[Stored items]
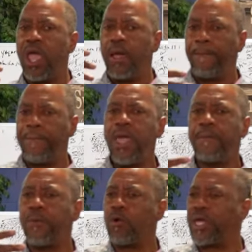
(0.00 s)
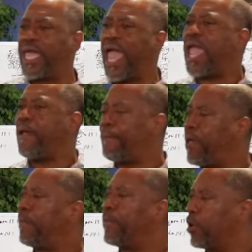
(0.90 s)
People gave
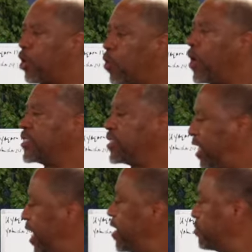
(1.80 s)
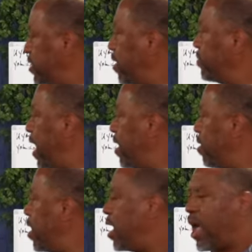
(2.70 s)
people a crutch to get themselves down on.
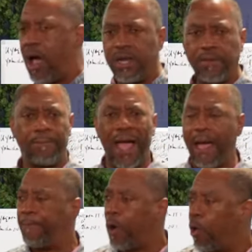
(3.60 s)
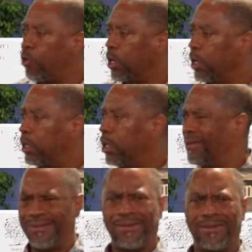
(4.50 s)
All that bipolar.
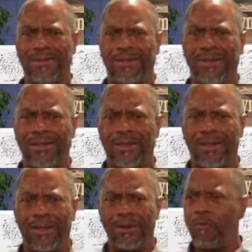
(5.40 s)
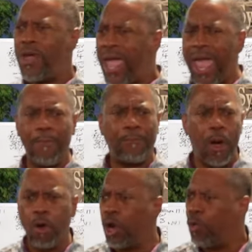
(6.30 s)
We had
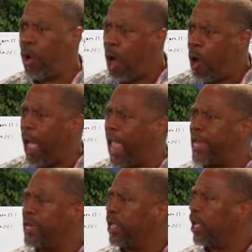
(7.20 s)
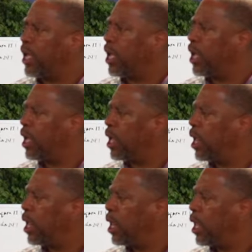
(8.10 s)
Polaroid.
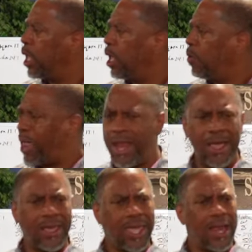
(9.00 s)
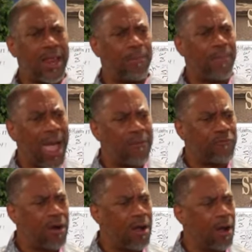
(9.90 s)
Where did they get this buy
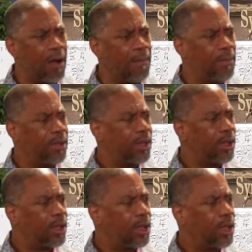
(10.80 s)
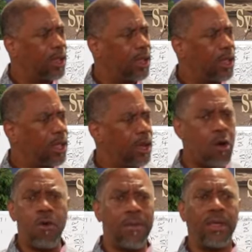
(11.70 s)
from?
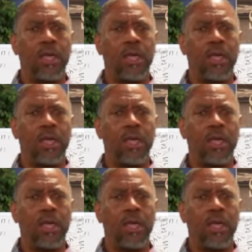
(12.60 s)
Who?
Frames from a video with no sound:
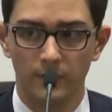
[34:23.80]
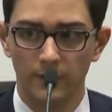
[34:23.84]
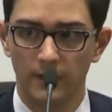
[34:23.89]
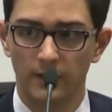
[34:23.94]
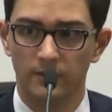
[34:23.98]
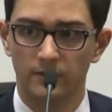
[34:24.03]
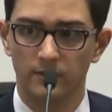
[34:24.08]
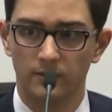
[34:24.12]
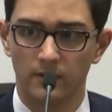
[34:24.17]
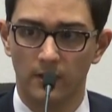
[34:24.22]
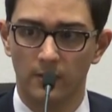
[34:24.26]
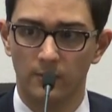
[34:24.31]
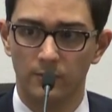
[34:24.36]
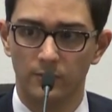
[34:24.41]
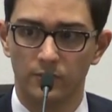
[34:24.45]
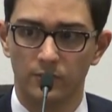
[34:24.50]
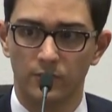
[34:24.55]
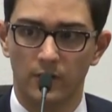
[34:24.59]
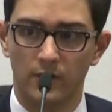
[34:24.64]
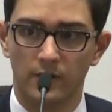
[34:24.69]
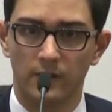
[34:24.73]
Yes, I
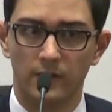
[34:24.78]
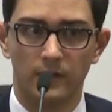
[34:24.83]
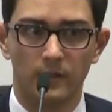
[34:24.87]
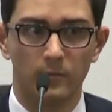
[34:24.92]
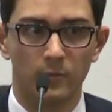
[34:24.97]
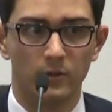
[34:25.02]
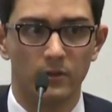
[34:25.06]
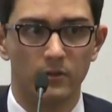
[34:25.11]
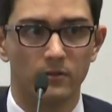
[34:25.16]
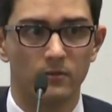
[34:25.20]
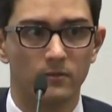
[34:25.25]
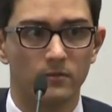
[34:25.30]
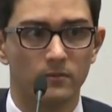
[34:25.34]
was trying to keep it.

◆ **EXERCISE AIM**: Since the copy must contain no pictures, return only the text of the records, exactly as it stands.

◆ **EXERCISE OUTPUT**:
(0.00 s)
(0.90 s)
People gave
(1.80 s)
(2.70 s)
people a crutch to get themselves down on.
(3.60 s)
(4.50 s)
All that bipolar.
(5.40 s)
(6.30 s)
We had
(7.20 s)
(8.10 s)
Polaroid.
(9.00 s)
(9.90 s)
Where did they get this buy
(10.80 s)
(11.70 s)
from?
(12.60 s)
Who?
Frames from a video with no sound:
[34:23.80]
[34:23.84]
[34:23.89]
[34:23.94]
[34:23.98]
[34:24.03]
[34:24.08]
[34:24.12]
[34:24.17]
[34:24.22]
[34:24.26]
[34:24.31]
[34:24.36]
[34:24.41]
[34:24.45]
[34:24.50]
[34:24.55]
[34:24.59]
[34:24.64]
[34:24.69]
[34:24.73]
Yes, I
[34:24.78]
[34:24.83]
[34:24.87]
[34:24.92]
[34:24.97]
[34:25.02]
[34:25.06]
[34:25.11]
[34:25.16]
[34:25.20]
[34:25.25]
[34:25.30]
[34:25.34]
was trying to keep it.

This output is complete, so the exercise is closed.